オプション設定には、「ベーシック」と「アドバンスト」の2つのモードがある。オプション設定の切り替えは、[表示]の[ベーシック]/[アドバンスト]メニューで行う。ここを切り替えると、[アクション]−[コピーオプション]メニューまたは[オプション]ボタンで表示される[ファイルコピー設定]ダイアログで設定可能な項目が変わる。
[ベーシック]では、左側のコピーオプション(初期時は、[デフォルト]のみが設定されている)のツリーには、[概要]のみが表示されており、コピー先とコピー元などの基本的なオプションのみが設定可能となっている。単純にフォルダの同期を取るだけならば、[ベーシック]でコピー先とコピー元を指定しておけばよい。
[A]
[ベーシック]によるオプション設定
[ベーシック]のオプション設定では、[概要]のみが設定可能となる。設定可能な項目は少ないが、単純にフォルダの同期を取るだけならば、これだけ設定できれば十分だ。
(1)新しいコピーオプションを作成する場合は、[新規]ボタンをクリックする。[デフォルト]の下に[デフォルト-1](名前の変更も可能)といった新しいツリーが作成される。
[アドバンスト]では、[概要]に加え、[スレッド、キャッシュ][ファイルの属性、エラー処理][コピーするファイル、フォルダの選択][除外するファイル、フォルダの選択][その他]が設定可能となる。特定のファイル(例えば、拡張子が.logのものだけ)といった設定を行いたい場合は、[アドバンスト]の[コピーするファイル、フォルダの選択]で[コピーするファイルの条件]を設定する。[その他]では、FTPアカウントの設定や、ログ・ファイルの保存先なども指定可能だ。

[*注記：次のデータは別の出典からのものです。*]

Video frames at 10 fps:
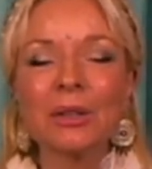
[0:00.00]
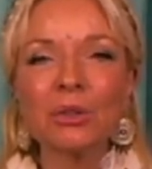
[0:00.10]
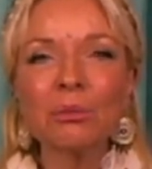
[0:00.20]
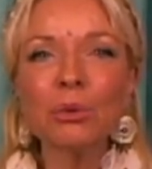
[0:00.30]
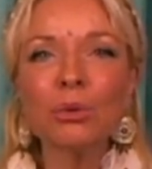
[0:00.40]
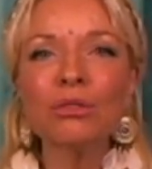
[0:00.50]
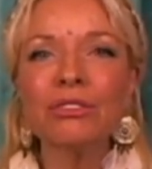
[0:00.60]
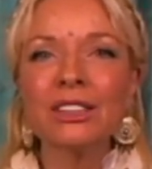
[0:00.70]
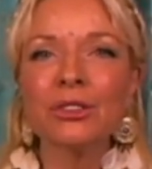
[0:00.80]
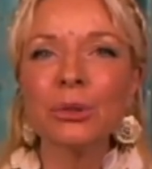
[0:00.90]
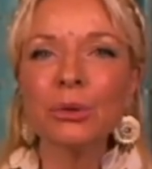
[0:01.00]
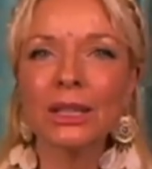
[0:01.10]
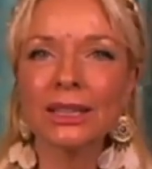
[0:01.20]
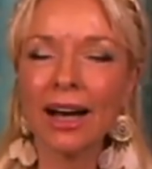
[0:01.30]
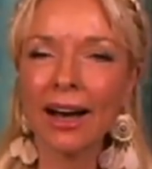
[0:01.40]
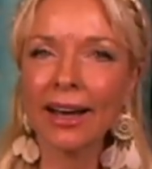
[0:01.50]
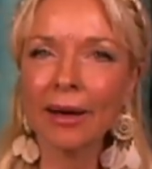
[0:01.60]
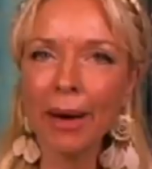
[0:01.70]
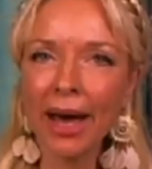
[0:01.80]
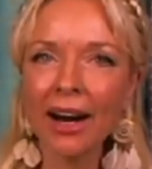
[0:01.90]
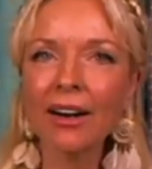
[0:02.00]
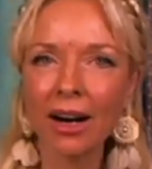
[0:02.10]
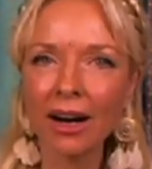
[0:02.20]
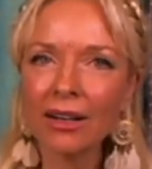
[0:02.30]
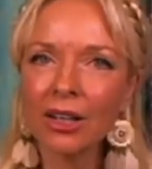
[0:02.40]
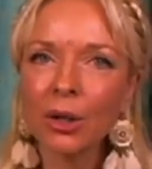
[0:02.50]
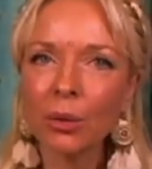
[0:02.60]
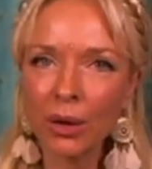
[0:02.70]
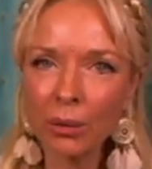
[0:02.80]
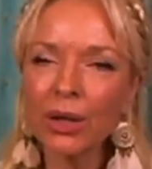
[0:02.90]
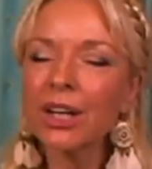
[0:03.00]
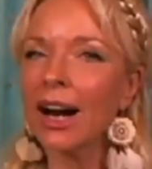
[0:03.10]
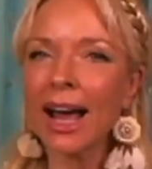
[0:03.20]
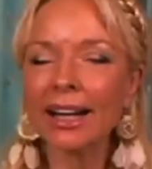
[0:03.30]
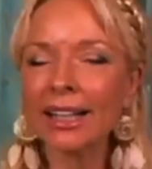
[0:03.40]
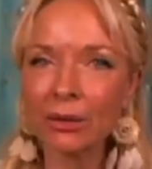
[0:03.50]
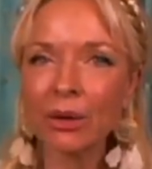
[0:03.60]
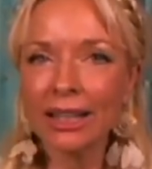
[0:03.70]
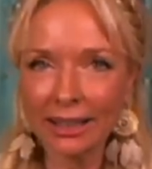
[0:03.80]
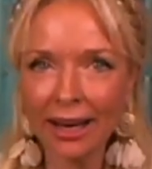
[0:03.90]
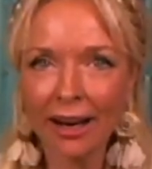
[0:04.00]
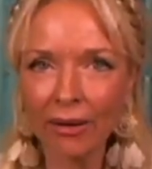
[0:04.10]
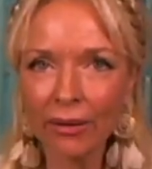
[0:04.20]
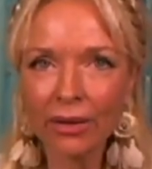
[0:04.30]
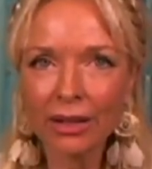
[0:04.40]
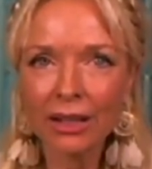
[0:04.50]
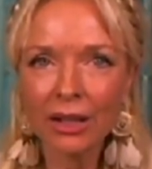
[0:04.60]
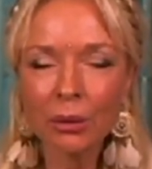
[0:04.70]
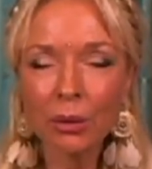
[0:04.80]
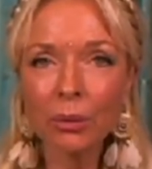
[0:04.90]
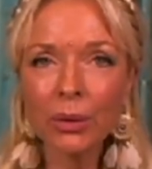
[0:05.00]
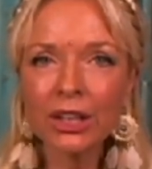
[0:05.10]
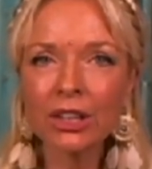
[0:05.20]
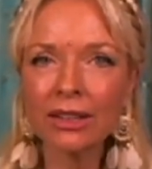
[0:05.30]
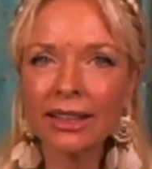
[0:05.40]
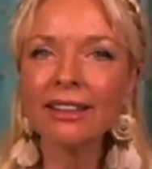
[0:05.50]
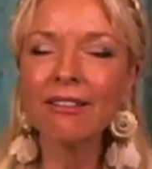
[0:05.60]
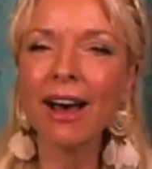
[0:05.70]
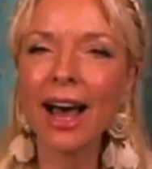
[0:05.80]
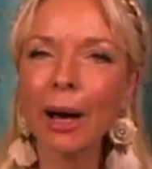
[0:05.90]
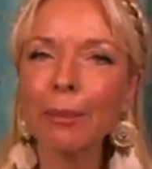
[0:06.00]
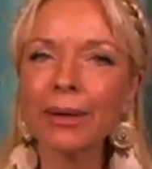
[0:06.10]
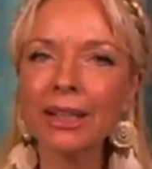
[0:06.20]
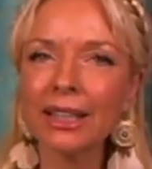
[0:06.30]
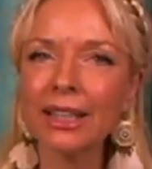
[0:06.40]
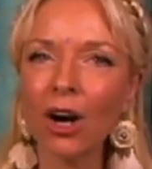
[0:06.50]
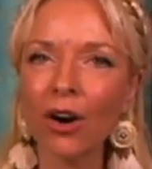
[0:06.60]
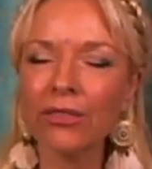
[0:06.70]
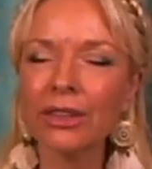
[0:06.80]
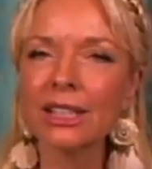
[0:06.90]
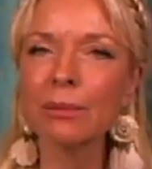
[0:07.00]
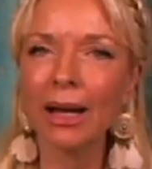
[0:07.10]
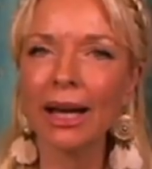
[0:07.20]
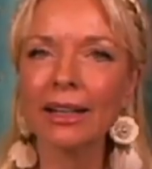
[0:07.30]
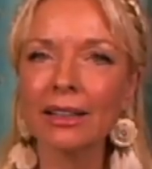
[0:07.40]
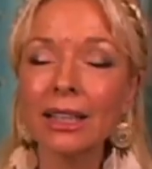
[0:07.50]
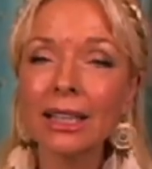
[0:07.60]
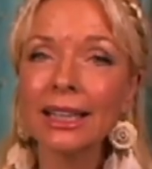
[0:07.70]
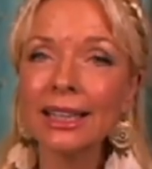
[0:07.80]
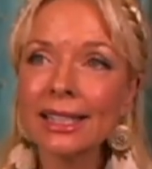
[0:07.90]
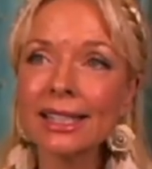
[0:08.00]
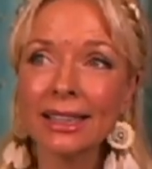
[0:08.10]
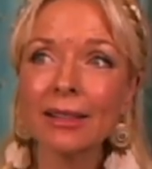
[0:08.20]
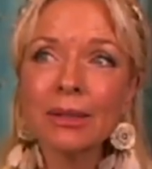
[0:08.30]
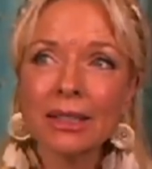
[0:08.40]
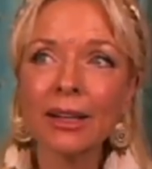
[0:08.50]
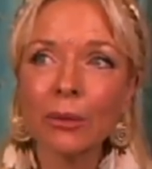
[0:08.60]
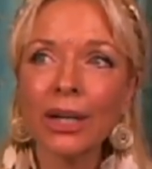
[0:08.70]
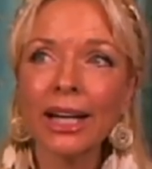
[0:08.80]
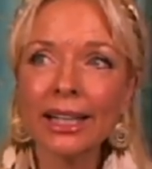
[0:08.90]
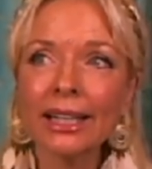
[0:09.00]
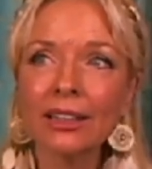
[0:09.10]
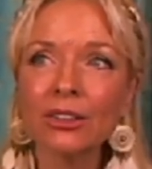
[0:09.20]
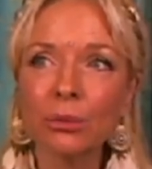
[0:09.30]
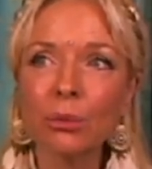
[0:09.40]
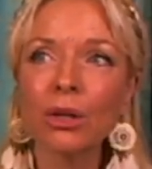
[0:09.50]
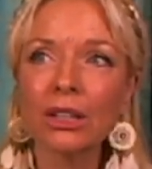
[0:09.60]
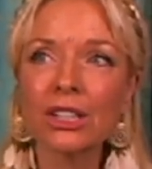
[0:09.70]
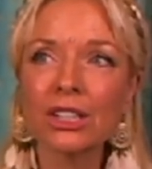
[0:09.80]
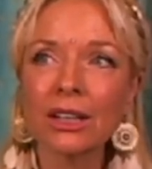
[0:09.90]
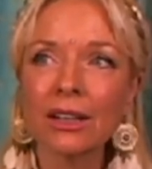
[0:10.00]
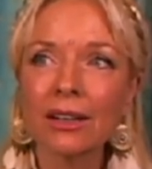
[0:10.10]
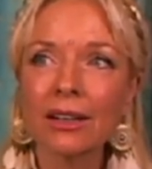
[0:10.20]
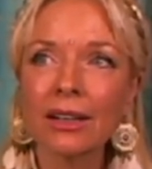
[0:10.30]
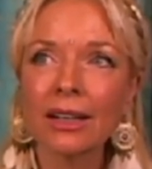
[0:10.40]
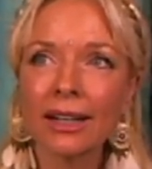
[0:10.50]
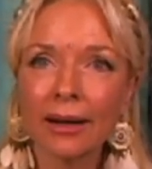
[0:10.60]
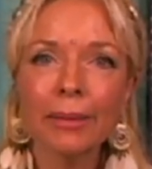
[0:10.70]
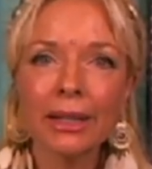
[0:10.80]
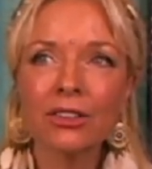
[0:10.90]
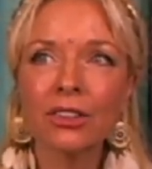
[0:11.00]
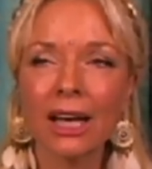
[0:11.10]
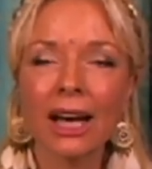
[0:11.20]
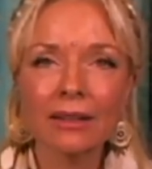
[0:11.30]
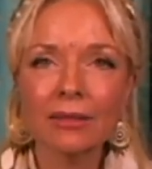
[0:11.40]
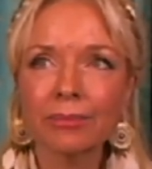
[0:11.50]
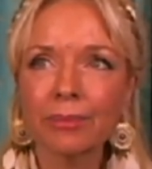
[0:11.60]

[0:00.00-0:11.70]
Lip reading: To move into a time era where we are heading right now, where we can live happily on this planet. It seems like we're heading towards coming to that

[アドバンスト]によるオプション設定([コピーするファイル、フォルダの選択])
[アドバンスト]のオプション設定では、[概要][スレッド、キャッシュ][ファイルの属性、エラー処理][コピーするファイル、フォルダの選択][除外するファイル、フォルダの選択][その他]の細かな設定が可能になる。

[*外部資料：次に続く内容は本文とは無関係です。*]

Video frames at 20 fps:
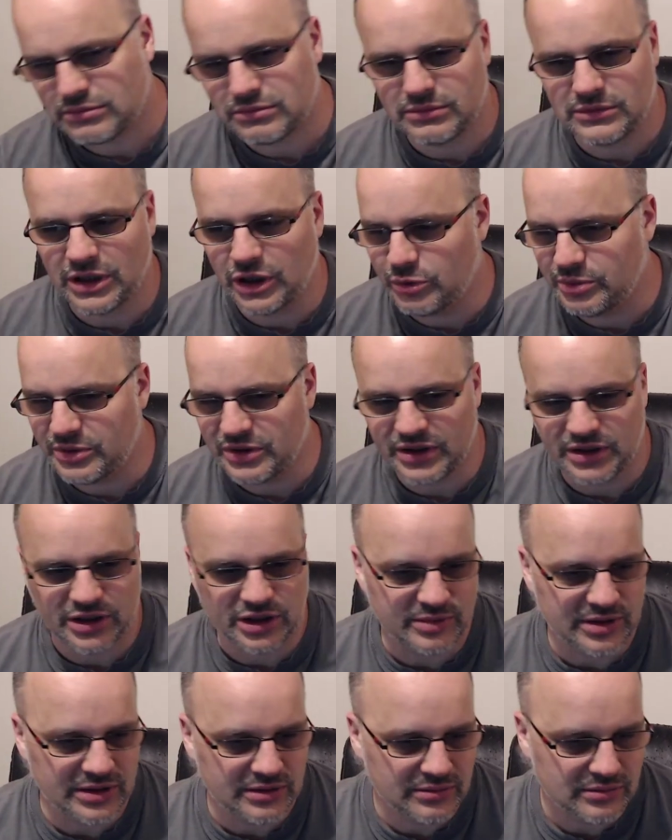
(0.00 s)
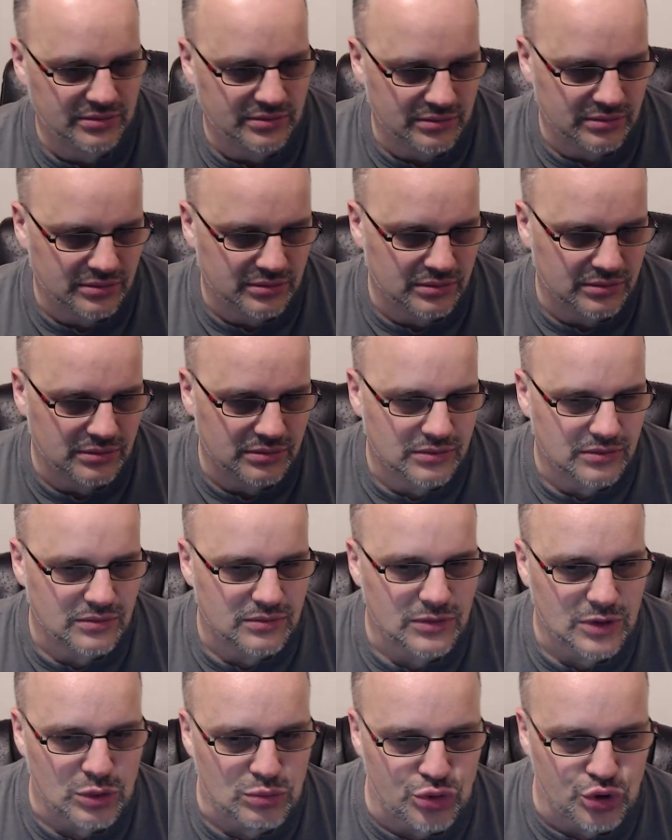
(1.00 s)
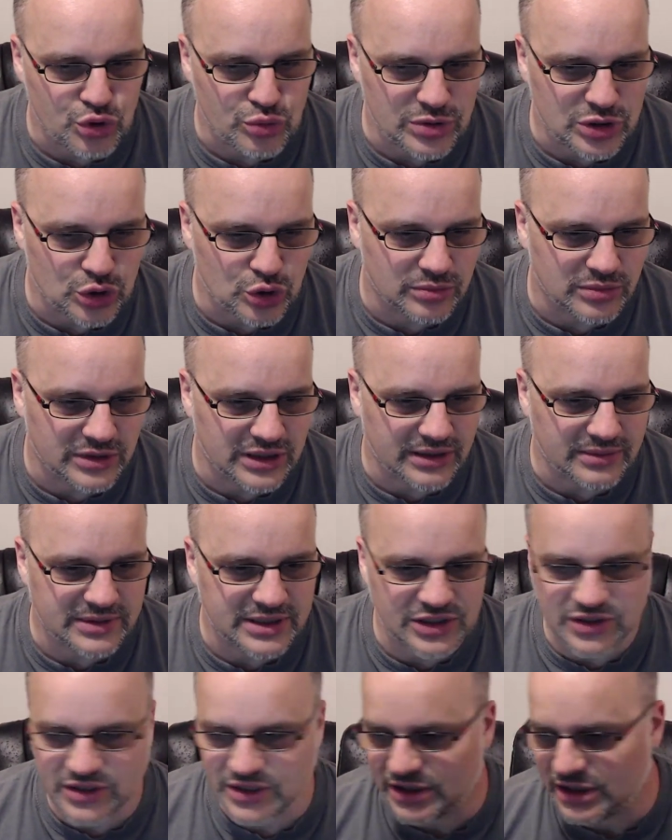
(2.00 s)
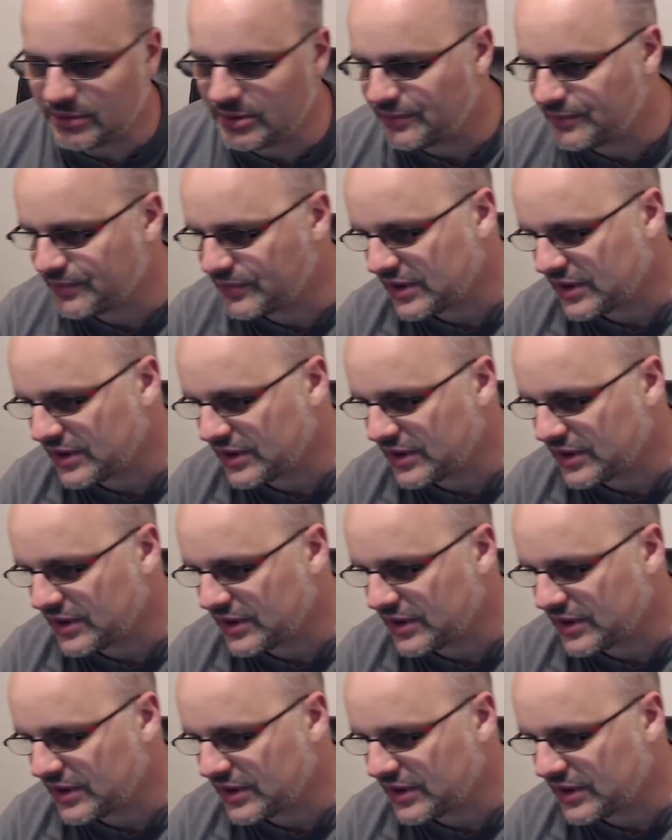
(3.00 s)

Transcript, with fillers: I hope you can hear me. Booby doop. Yep, says you can hear me.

(1)特定の拡張子が付いたファイルのみをコピーするような場合は、ここを設定する。
なお、[ベーシック][アドバンスト]とも、[ファイルコピー設定]ダイアログの[新規]ボタンをクリックすることで、新しいコピーオプション(プロファイル)が作成でき、RichCopyの[コピーオプション]のプルダウン・リストで切り替えが可能となる。
このようにRichCopyは、ログのコピーや、ユーザー・フォルダのコピーなど、日々の管理で必要なバックアップ項目ごとにコピーオプションが作成可能なので、一度設定しておけば誤ってほかのフォルダにコピーしたり、コピーもれが起きたりすることもない。コマンドライン・ツールのrobocopyにハードルの高さを感じていた管理者は、RichCopyを試してみるとよいだろう。